参照をクリックします 認証用の秘密鍵ファイルの下のボタン 以前にpuTTYから保存した秘密鍵ファイルを選択します。次に、開くをクリックします 接続するボタン。

最初のプロンプトはログインになります これは、SSHユーザーの下に追加したユーザー名である必要があります。メインユーザーアカウントと同じユーザー名を使用した場合、それは問題ではありません。

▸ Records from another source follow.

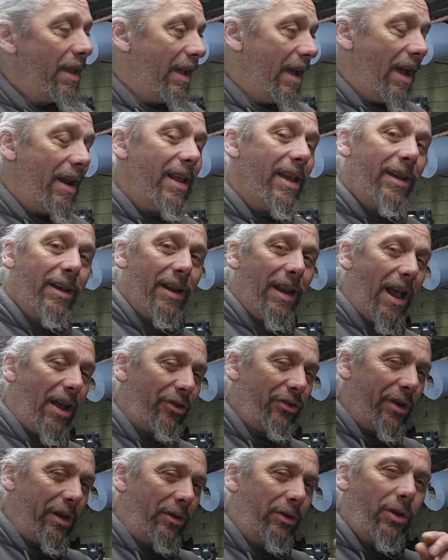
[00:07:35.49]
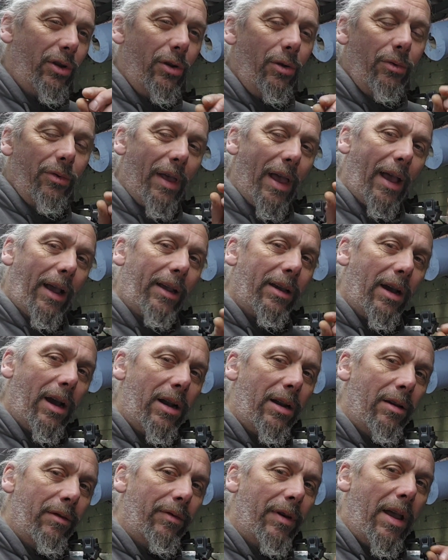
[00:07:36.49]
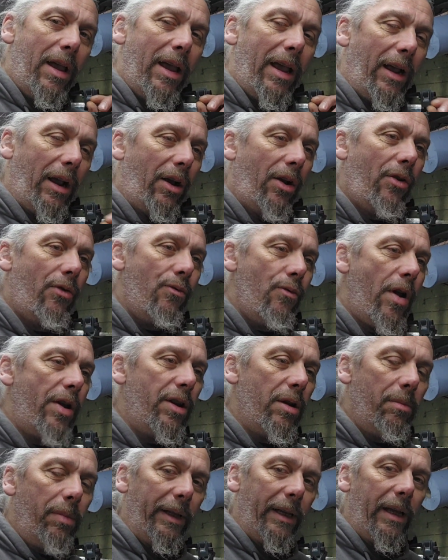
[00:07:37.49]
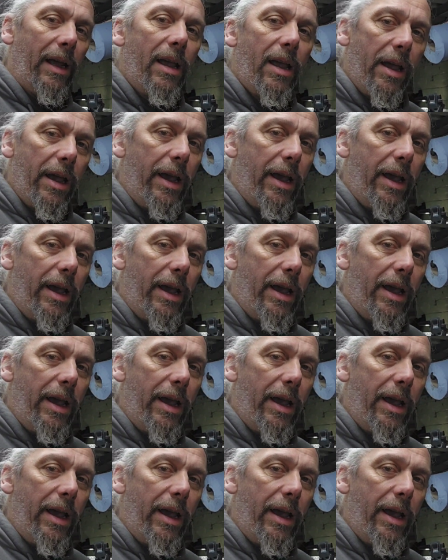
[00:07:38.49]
and he can actually do that kind of incredibly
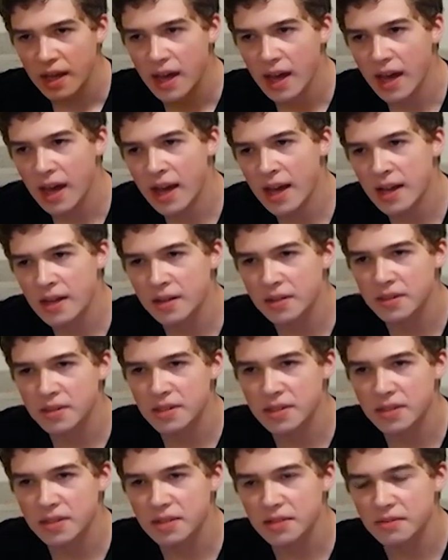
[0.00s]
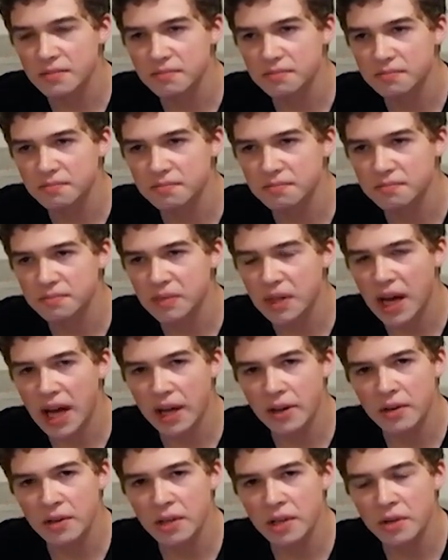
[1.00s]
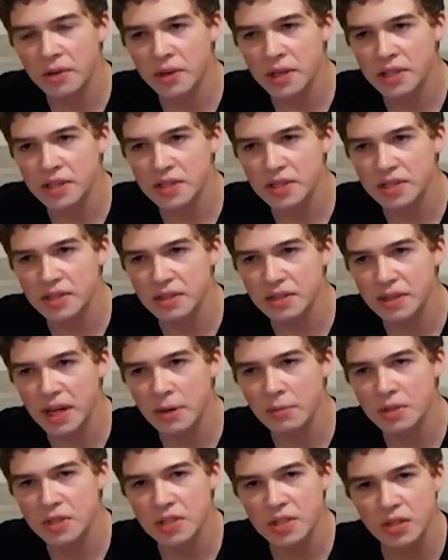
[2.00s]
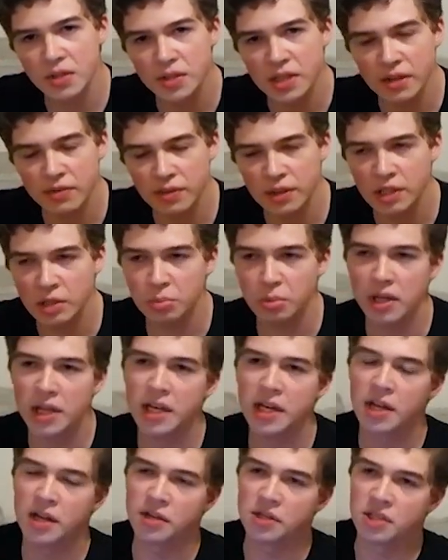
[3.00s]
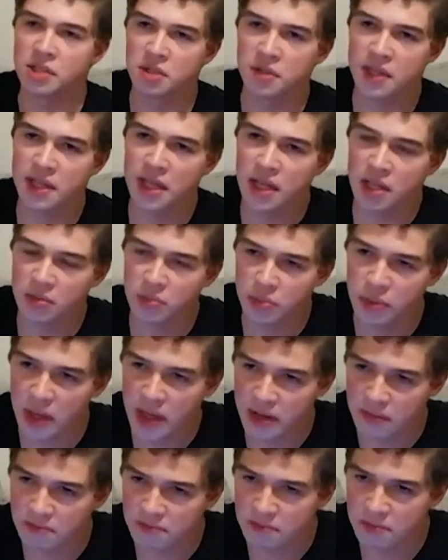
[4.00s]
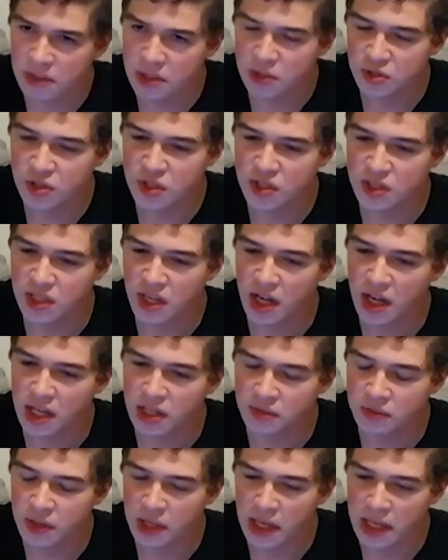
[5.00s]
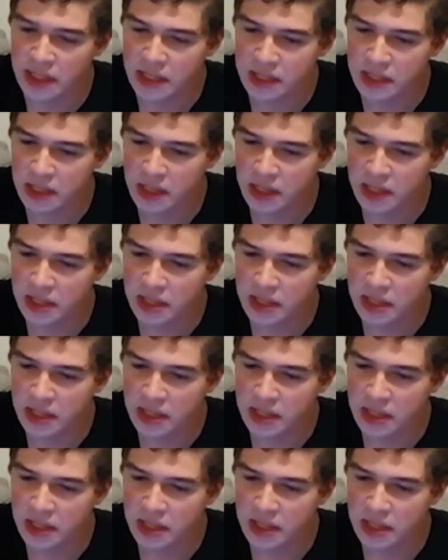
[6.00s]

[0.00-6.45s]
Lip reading: And I don't know, I'm still definitely planning on doing it, but it's just kind of gotten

私の場合、両方のユーザーアカウントにakishoreを使用しましたが、秘密鍵とメインユーザーアカウントに異なるパスワードを使用しました。必要に応じて、パスワードを同じにすることもできますが、特に自動ログインを有効にしている場合は、実際にそれを行う意味はありません。

スイッチにアクセスするためにダブルログインする必要がない場合は、有効をオンにします。 自動ログインの横のボックス SSHユーザー認証 ページ。

これが有効になっている場合は、SSHユーザーのクレデンシャルを入力するだけで、ログインできます。

少し複雑ですが、一度試してみると理にかなっています。前に述べたように、適切な形式で秘密鍵を取得できたら、CLIコマンドも書き出します。ここでの手順に従うと、SSH経由でスイッチにアクセスする方がはるかに安全になります。問題が発生したり、質問がある場合は、コメントに投稿してください。お楽しみください！